The cluster uses Flannel to provide an overlay network connecting pods deployed on different minions.
Requirements
OpenStack
These templates will work with the Kilo version of Heat. They may work with Juno as well as soon as #1402894 is resolved.
Guest image
These templates will work with either CentOS Atomic Host or Fedora 21 Atomic.
You can enable the VXLAN backend for flannel by setting the "flannel_use_vxlan" parameter to "true", but I have run into kernel crashes using that backend with CentOS 7. It seems to work fine with Fedora 21.

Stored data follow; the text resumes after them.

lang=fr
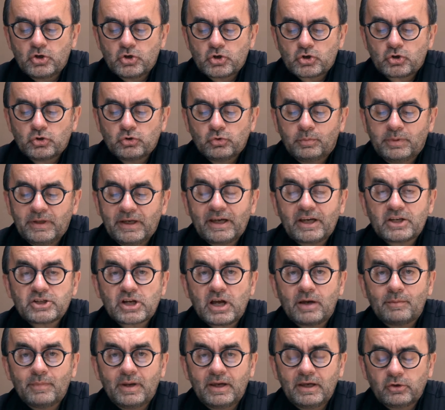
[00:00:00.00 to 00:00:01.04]
Je n'oublierai
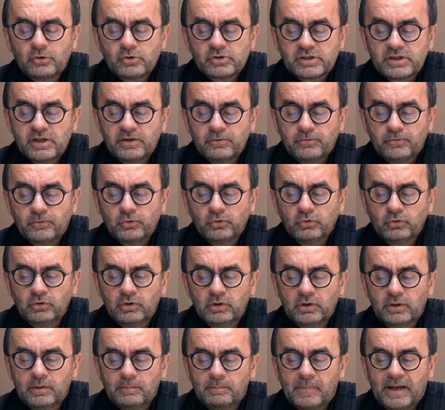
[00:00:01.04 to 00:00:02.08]
jamais que c'est vous,
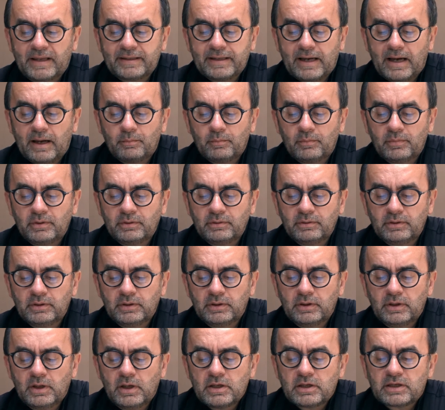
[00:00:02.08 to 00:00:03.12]
madame,
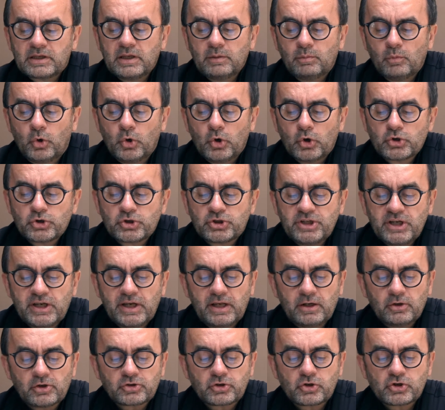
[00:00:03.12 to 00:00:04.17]
qui me
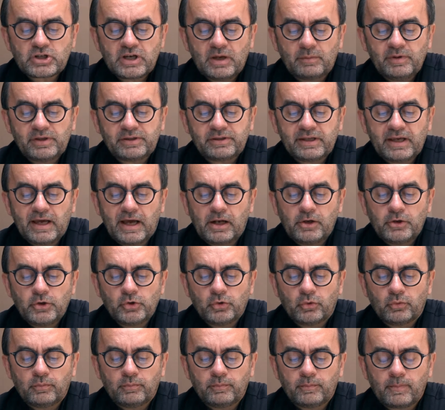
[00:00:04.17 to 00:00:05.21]
logiez lorsque j'habitais à
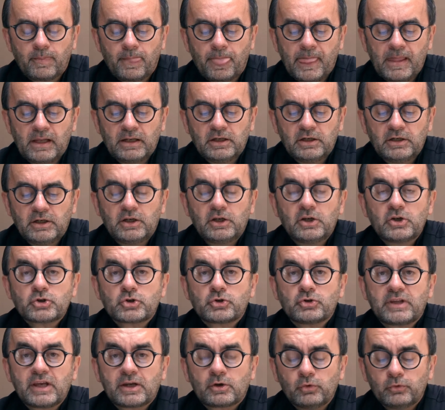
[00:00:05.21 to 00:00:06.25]
Lyon.
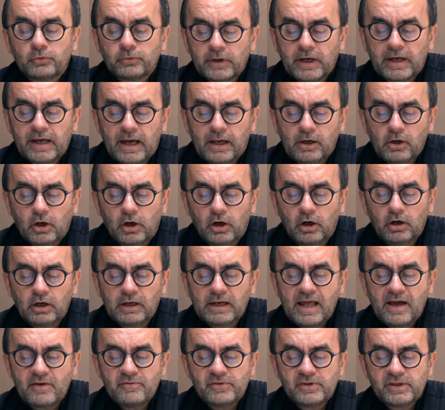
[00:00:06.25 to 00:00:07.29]
Je découvrais alors
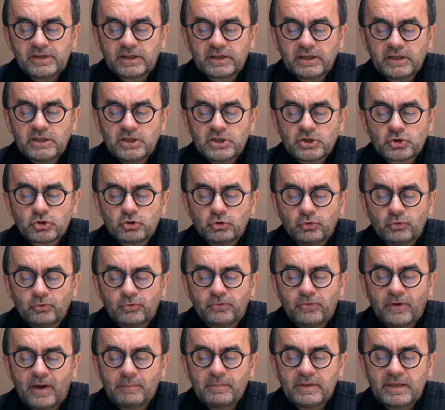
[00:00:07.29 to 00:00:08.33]
la vie riche d'une
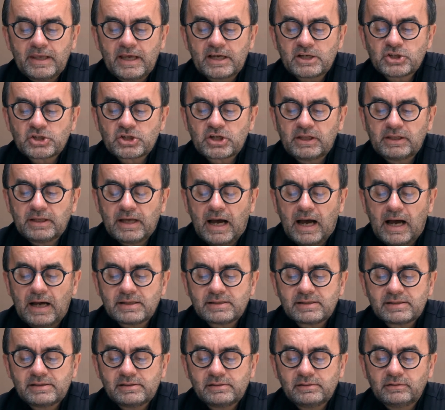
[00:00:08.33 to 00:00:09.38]
famille
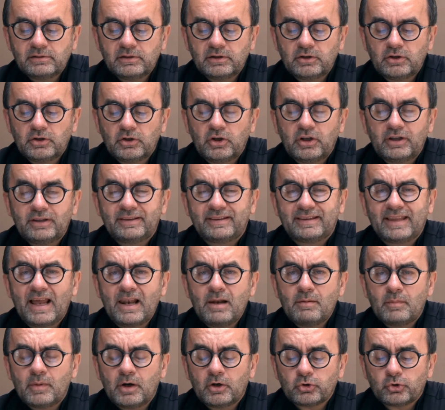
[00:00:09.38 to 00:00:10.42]
ashkénaze,
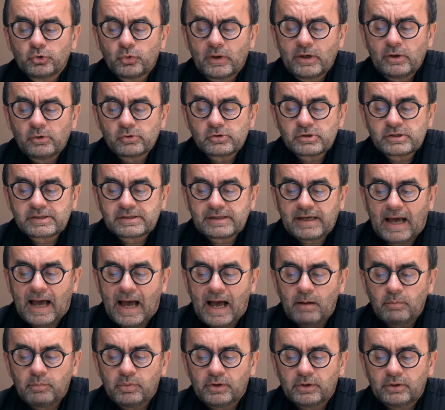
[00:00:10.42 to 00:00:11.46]
tellement douée au
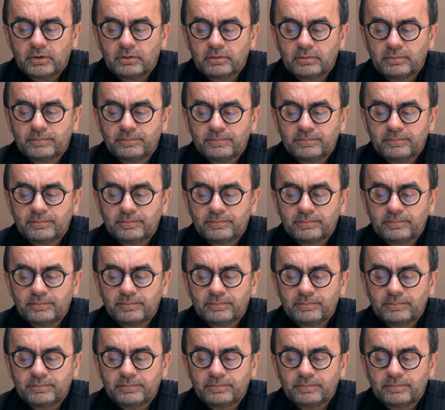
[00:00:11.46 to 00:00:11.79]
Scrabble.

You can enable docker registry v2 by setting the "registry_enabled" parameter to "true".
Creating the stack
Creating an environment file local.yaml
with parameters specific to
your environment:
parameters:
ssh_key_name: lars
external_network: public
dns_nameserver: 192.168.200.1
server_image: centos-7-atomic-20150101
registry_enabled: true
registry_username: username
registry_password: password
registry_domain: domain
registry_trust_id: trust_id
registry_auth_url: auth_url
registry_region: region
registry_container: container
And then create the stack, referencing that environment file:
heat stack-create -f kubecluster.yaml -e local.yaml my-kube-cluster
You must provide values for:
ssh_key_name
server_image
If you enable docker registry v2, you must provide values for:
registry_username
registry_password
registry_domain
registry_trust_id
registry_auth_url
registry_region
- `registry_container
Interacting with Kubernetes
You can get the ip address of the Kubernetes master using the heat output-show
command:
$ heat output-show my-kube-cluster kube_master
"192.168.200.86"
You can ssh into that server as the minion
user:
$ ssh minion@192.168.200.86
And once logged in you can run kubectl
, etc:
$ kubectl get minions
NAME LABELS STATUS
10.0.0.4 <none> Ready
You can log into your minions using the minion
user as well. You
can get a list of minion addresses by running:
$ heat output-show my-kube-cluster kube_minions_external
[
"192.168.200.182"
]
You can get the docker registry v2 address: $ heat output-show my-kube-cluster registry_address localhost:5000
Testing
The templates install an example Pod and Service description into
/etc/kubernetes/examples
. You can deploy this with the following
commands:
$ kubectl create -f /etc/kubernetes/examples/web.service
$ kubectl create -f /etc/kubernetes/examples/web.pod
This will deploy a minimal webserver and a service. You can use
kubectl get pods
and kubectl get services
to see the results of
these commands.
License
Copyright 2014 Lars Kellogg-Stedman lars@redhat.com
Licensed under the Apache License, Version 2.0 (the "License"); you may not use these files except in compliance with the License. You may obtain a copy of the License at
http://www.apache.org/licenses/LICENSE-2.0
Unless required by applicable law or agreed to in writing, software distributed under the License is distributed on an "AS IS" BASIS, WITHOUT WARRANTIES OR CONDITIONS OF ANY KIND, either express or implied. See the License for the specific language governing permissions and limitations under the License.
Contributing
Please submit bugs and pull requests via the GitHub repository at https://github.com/larsks/heat-kubernetes/.
When submitting pull requests:
-
Please ensure that each pull request contains a single commit and contains only related changes. Put unrelated changes in multiple pull requests.
-
Please avoid conflating new features with stylistic/formatting/cleanup changes.